Designer David Rockwell offers a guide to his creativity
The COVID-19 pandemic cut the bonds between people and emptied the spaces they encountered. For award-winning architect and theater designer David Rockwell, it struck at the very heart of his work.
From the design of the KAOS nightclub in Las Vegas to the transformation of historic Los Angeles Union Station to the Oscars, creating spaces for people to congregate has always been a central concern. Now this idea was actually dangerous.
In his first Zoom meeting with newly estranged members of his staff of 250, Rockwell began with grim humor against the backdrop of a frightened and locked town.
“I opened by saying, ‘Well, here’s the good news: at least we don’t depend on creating experiences to bring people together for a living.’ There was a kind of silence and I said, “Just kidding. In fact, this is what we do. So we have to find ways to do it. ”
As the nation cautiously emerges from its forties, Rockwell offers exactly that in book form: “Drama” – a sort of mood board for the way Rockwell sees the world and plenty of ideas for what one might look like. new post-COVID-19 world.
“Drama” is firmly at the intersection of theater and architecture, using examples from inside and outside the company to identify six fundamental concepts that the two disciplines share: audience, ensemble, worlds, history, travel and impermanence.
“I’ve thought about it for sort of my entire adult life because I’ve never seen a line between architecture and theater,” says Rockwell. “It’s been more of a feedback loop for me.”
The book, written with Bruce Mau and published by Phaidon, is full of striking images to explain the ideas. For example, how his design work for the Nobu Downtown restaurant found creative ways around architectural restrictions or how the Spanish Steps in Rome are designed to draw the eye to the sacred. He writes: “For me, design is about bringing people together and making them feel something.”
Count no less than Frank Gehry as a fan. “David is a great leader and a great inspiration in architecture, design, theater, well, you name him,” he said. “He’s a voracious designer, but he’s just as great a listener with boundless curiosity. . “Drama” shows you all the facets of this great talent. “
Throughout the book is a relentless optimistic view that life can be better and more beautiful if we just start by designing better spaces, especially where people meet.
“It’s such a positive thing to do something,” says Rockwell, who donates his share of royalties from the book to The Actors Fund. “One of the things designers can do is actually help create a solution.”
The Rockwell Group designs everything from cafes to theater sets. Rockwell’s first Broadway show was “The Rocky Horror Show” in 2000, and the credits started to pile up: “Hairspray”, “Legally Blonde”, “The Normal Heart” and “Tootsie”, among them. He won a Tony Award for “She Loves Me”.
Its architecture affects its settings and vice versa. When designing JetBlue’s $ 800 million terminal in New York City, Rockwell convinced the airline to consult with Tony award-winning choreographer-choreographer Jerry Mitchell to improve passenger movement.
The book illustrates a varied and multidisciplinary spirit, including interviews with architect Daniel Libeskind, music producer and composer Quincy Jones, museum director and curator Thelma Golden, playwright and actress Anna Deavere Smith, conductor and humanitarian José Andrés, and the Oscar winning production. designer Adam Stockhausen.
Rockwell has given a lot of thought to how we will come out of lockdown and maybe redefine what our public spaces mean, especially our open plan offices.

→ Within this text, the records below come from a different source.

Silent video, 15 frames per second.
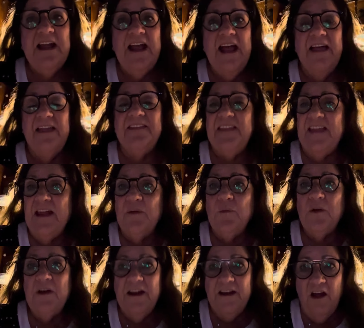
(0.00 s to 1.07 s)
And then
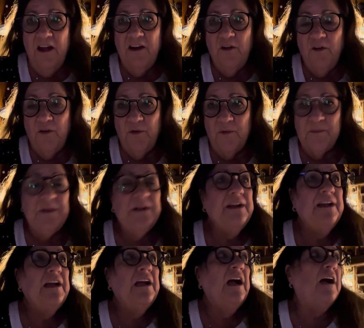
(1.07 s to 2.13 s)
when I got home,
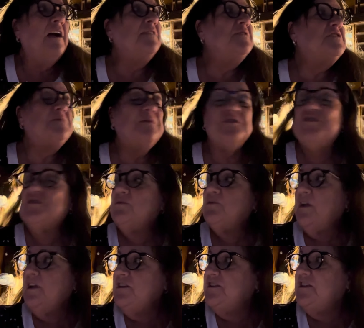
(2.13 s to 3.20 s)
I was supposed to
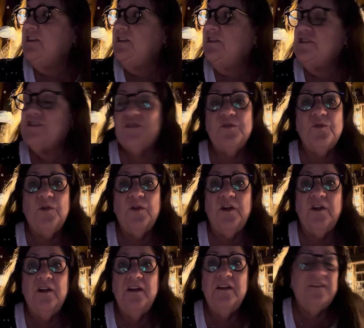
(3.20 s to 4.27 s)
run to the
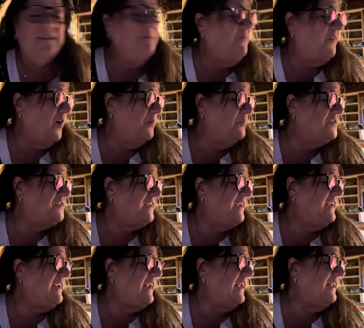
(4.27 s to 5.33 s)
store, the pharmacy,
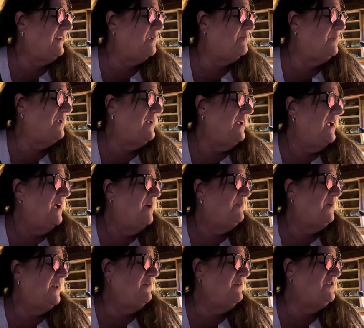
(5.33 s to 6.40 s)
and get them.
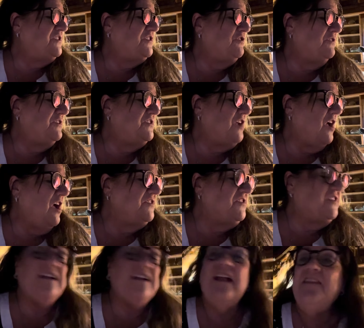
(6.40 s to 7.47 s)
But I was too
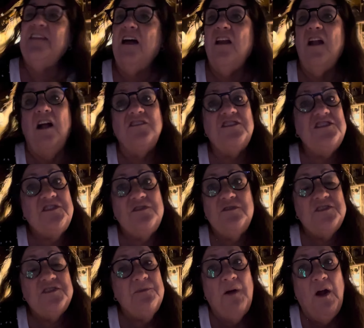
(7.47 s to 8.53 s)
exhausted. I thought, I'll just do it
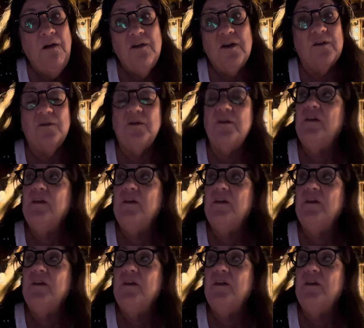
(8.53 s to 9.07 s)
tomorrow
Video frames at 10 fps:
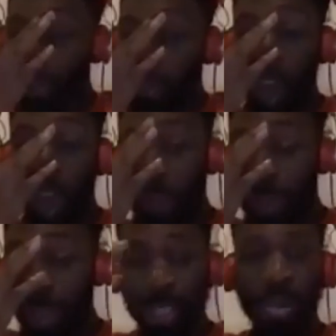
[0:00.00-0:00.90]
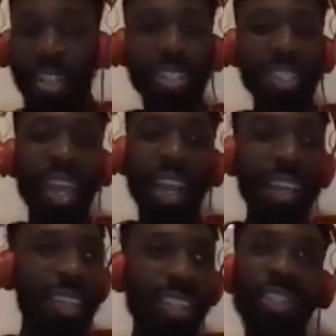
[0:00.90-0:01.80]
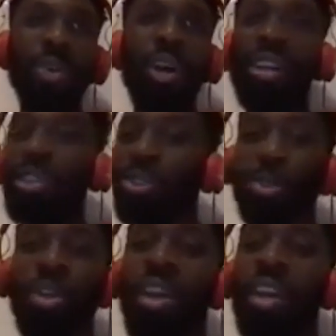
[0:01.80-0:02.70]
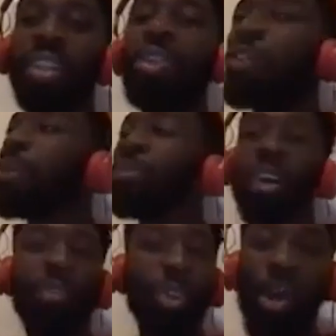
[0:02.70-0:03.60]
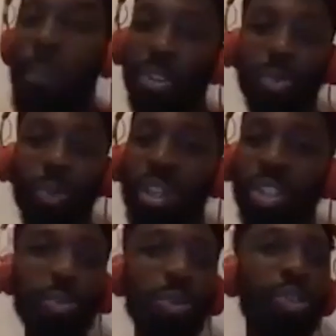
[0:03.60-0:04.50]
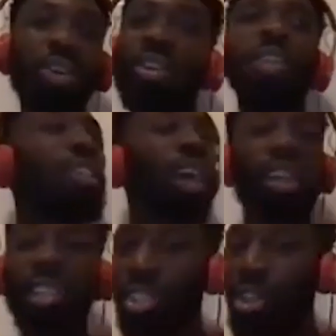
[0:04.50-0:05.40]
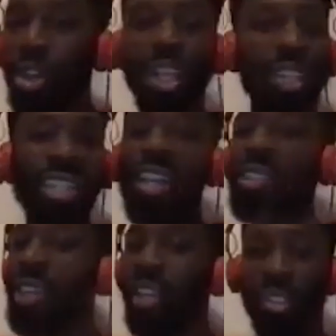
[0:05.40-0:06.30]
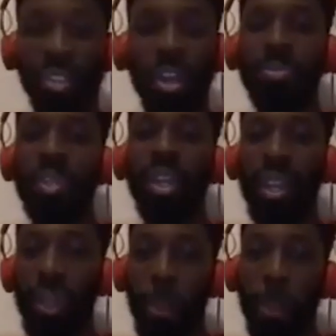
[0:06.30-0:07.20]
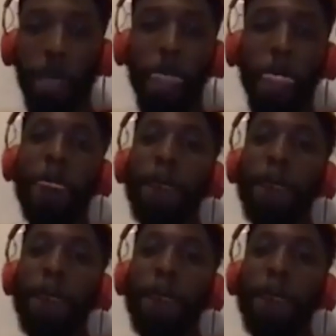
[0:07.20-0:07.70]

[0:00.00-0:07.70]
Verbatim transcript: rap basement in Yankee. Go and do three of them should have gone back to Westwood or Charlie Sloth and scattered it. Do you know what I'm saying? Like me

“After COVID, I think patterns of movement – choreography, understanding how people move, understanding adaptability – will be important for cities,” he says. “We are in a period of redefinition. So what are we going to do in the offices, why we have to go, I think everything is ripe to be reinvented.
Rockwell sees the continued need for Zoom meetings as something that will last after the pandemic, but he’s still a fan of face-to-face meetings, which can spark collaborations and new ideas.
“All the planning you put into designing something is hopefully allowing some spontaneous activity to happen,” he says. “It’s the 15 minutes between meetings when you meet someone having a cup of coffee and you might have an idea that won’t come from Zoom.”
He sees flexibility in the nation’s future, like the giant blue foam blocks he created as playground equipment that put the power of creation and collaboration in the hands of children. The Rockwell Group has helped restaurants during the pandemic by designing modular outdoor dining spaces and imagining portable staging for theater companies.
“There are opportunities for new creative ideas to hit the market,” he says. “There are spaces that are only used three or four hours a day. Are there other uses we can use them for? “
Rockwell recently showed his flexibility and style by creating an intimate cocktail lounge and gardens for the Oscars telecast, somehow succeeding in keeping him socially aloof but also stylish and keeping up with the early Oscars.
“I felt it was a chance to anchor it in the history and the power of films,” he says. “It was a complete game. It was like being a student again. It was three whole nights and a lot of intense work in Los Angeles but totally satisfying.”